На протяжении XX столетия от архитектуры все больше требовали подобной исторической честности – и это в ряду других причин побудило венского архитектора Адольфа Лооса написать в 1908 году эссе «Орнамент и преступление», в котором призывы хранить верность духу времени доходят до фанатизма.
«Папуас украшает себя татуировкой, разрисовывает свои пирогу и весло, все, что попадает ему в руки. Он не преступник. Современный человек с татуировкой или преступник, или дегенерат. Во многих тюрьмах число татуированных достигает 80 %. Люди с татуировкой, живущие на свободе, являются или потенциальными преступниками, или аристократами-дегенератами. ‹…› Потребность первобытного человека покрывать орнаментом свое лицо и все предметы своего обихода является подлинной первопричиной возникновения искусства, первым лепетом искусства живописи. ‹…› То, что естественно для папуаса или ребенка, у взрослого современного человека выглядит признаком патологии. Я сформулировал и провозгласил следующий закон: с развитием культуры орнамент на предметах обихода постепенно исчезает»{63}.

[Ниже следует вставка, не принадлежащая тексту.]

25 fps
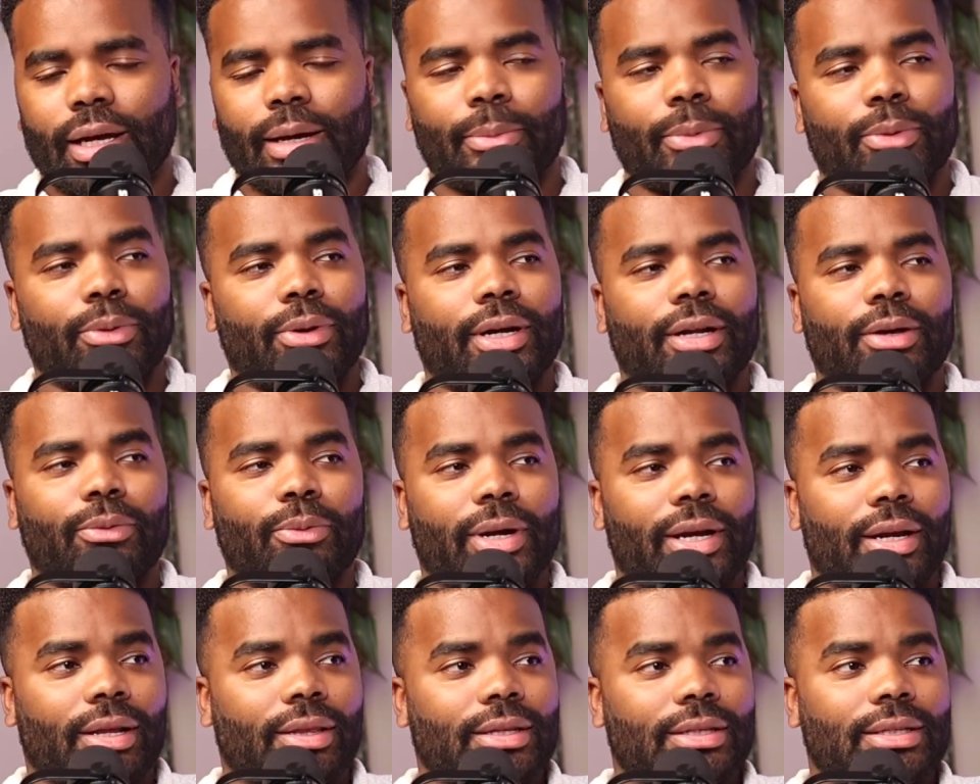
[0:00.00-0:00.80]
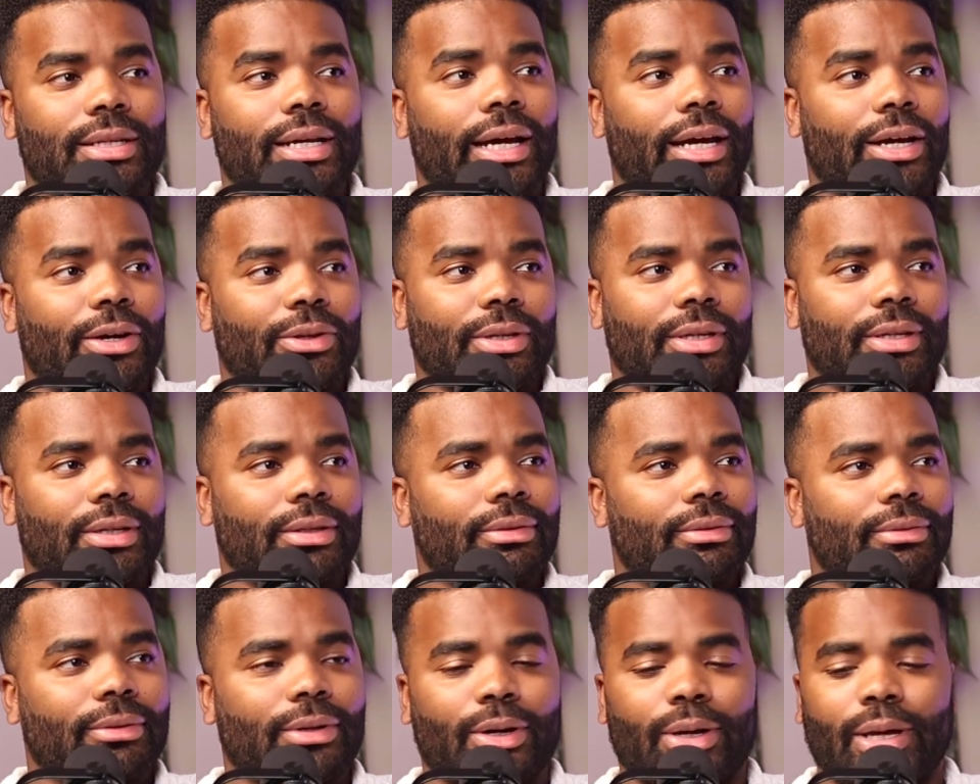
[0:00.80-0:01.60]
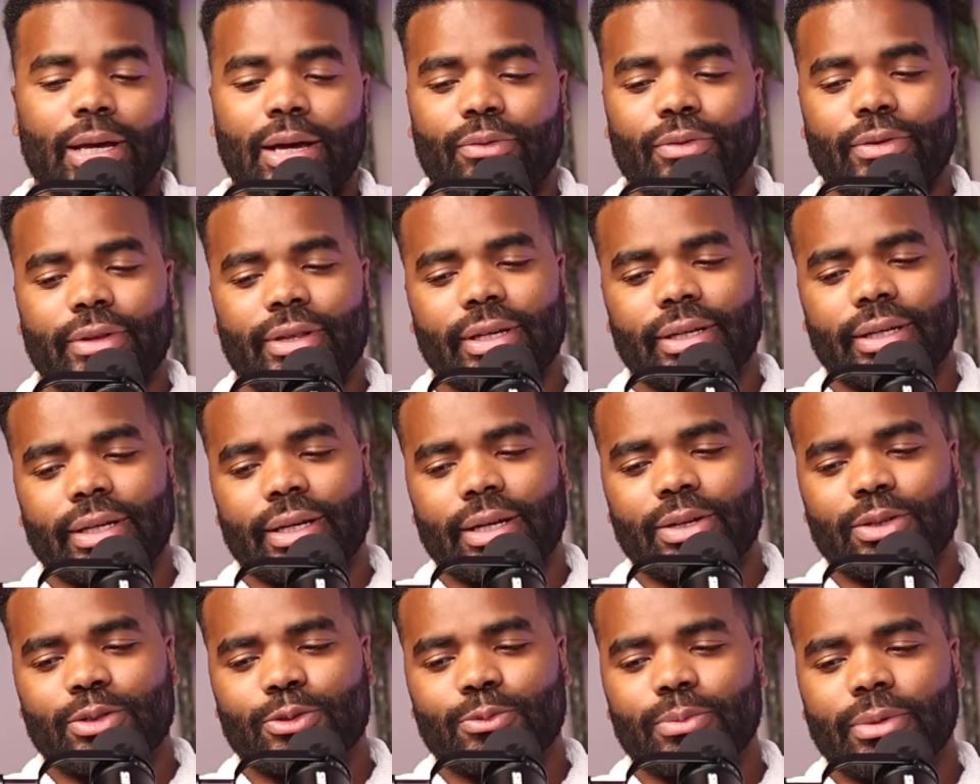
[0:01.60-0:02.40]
I'm already rating this higher than everything else,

Именно этой логикой руководствовались Лоос, Ле Корбюзье и другие, возводя гладкие белые стены своих вилл. Однако 50 лет спустя бруталисты обратили аргументы первого поколения модернистов против них самих: большую часть XX века, утверждали бруталисты, ратующие за честность архитекторы кривили душой куда сильнее, чем может показаться. Первые проекты Ле Корбюзье выглядели бетонными, на самом деле таковыми не являясь, поскольку были построены из облицованного кирпича. Завод «Фагус» Вальтера Гропиуса кажется выполненным исключительно из стекла и металла, тогда как на самом деле его стены сделаны из традиционного кирпича. Теперь же, беря пример с послевоенных работ Ле Корбюзье (таких как многоэтажное здание «Жилая единица» в Марселе), бруталисты переосмысливали идею честности в архитектуре: отныне бетон будет выглядеть как бетон. Его не станут даже шлифовать, не говоря уже об облицовке. Кирпич будет кирпичом, сталь – сталью, функциональные особенности здания будут читаться во внешнем облике (вспомним отделенную от здания лифтовую башню в Треллик-тауэр).